Department of Modern Physics and Hefei National Laboratory for Physical Sciences at the Microscale, University of Science and Technology of China, Hefei 230026, China.
Chinese Academy of Sciences (CAS) Center for Excellence and Synergetic Innovation Center in Quantum Information and Quantum Physics, University of Science and Technology of China, Shanghai 201315, China.
Science. 2017 Jun 16;356(6343):1140-1144. doi: 10.1126/science.aan3211.

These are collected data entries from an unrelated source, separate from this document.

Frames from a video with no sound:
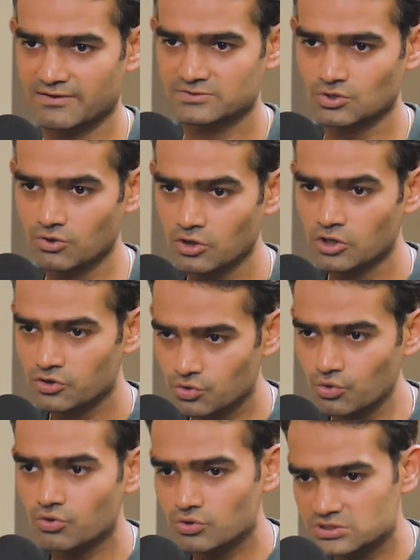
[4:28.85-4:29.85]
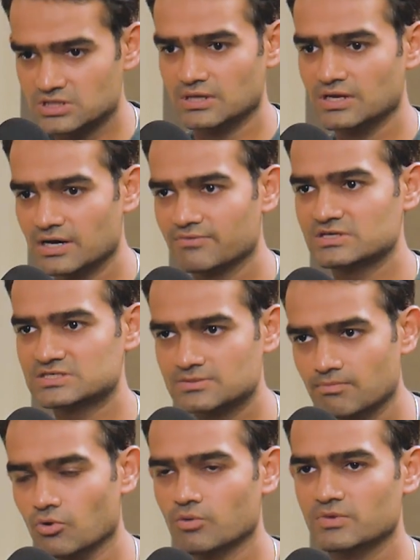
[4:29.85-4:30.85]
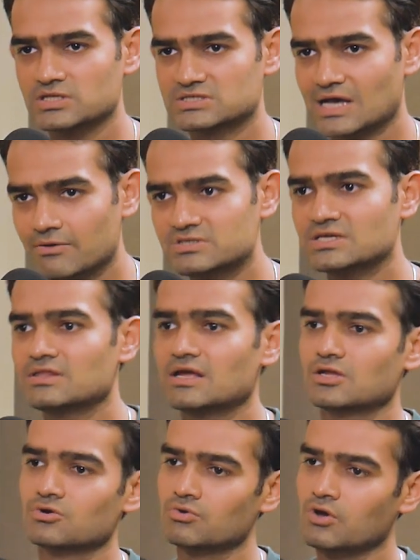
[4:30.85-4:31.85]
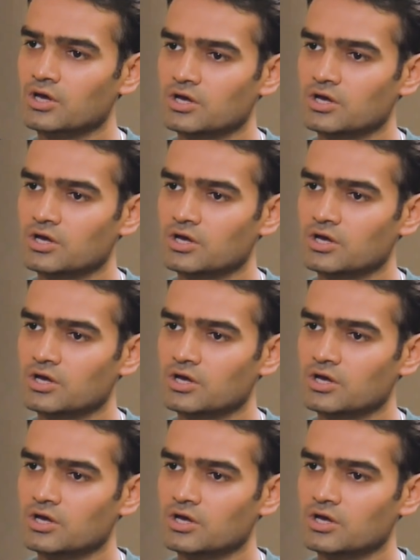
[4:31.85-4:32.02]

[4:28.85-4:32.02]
So through those nervous moments, how is it that you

Long-distance entanglement distribution is essential for both foundational tests of quantum physics and scalable quantum networks. Owing to channel loss, however, the previously achieved distance was limited to ~100 kilometers. Here we demonstrate satellite-based distribution of entangled photon pairs to two locations separated by 1203 kilometers on Earth, through two satellite-to-ground downlinks with a summed length varying from 1600 to 2400 kilometers. We observed a survival of two-photon entanglement and a violation of Bell inequality by 2.37 ± 0.09 under strict Einstein locality conditions. The obtained effective link efficiency is orders of magnitude higher than that of the direct bidirectional transmission of the two photons through telecommunication fibers.
长距离纠缠分发对于量子物理的基础检验和可扩展量子网络都至关重要。然而,由于信道损耗,之前实现的距离被限制在~100 公里以内。在这里,我们通过两条卫星到地面的下行链路,总长度从 1600 公里到 2400 公里不等,演示了基于卫星的纠缠光子对到地球上两个相隔 1203 公里的位置的分发。在严格的爱因斯坦定域性条件下,我们观察到了双光子纠缠的存活和贝尔不等式的违反,其值为 2.37 ± 0.09。所获得的有效链路效率比通过电信光纤进行的两个光子的直接双向传输高几个数量级。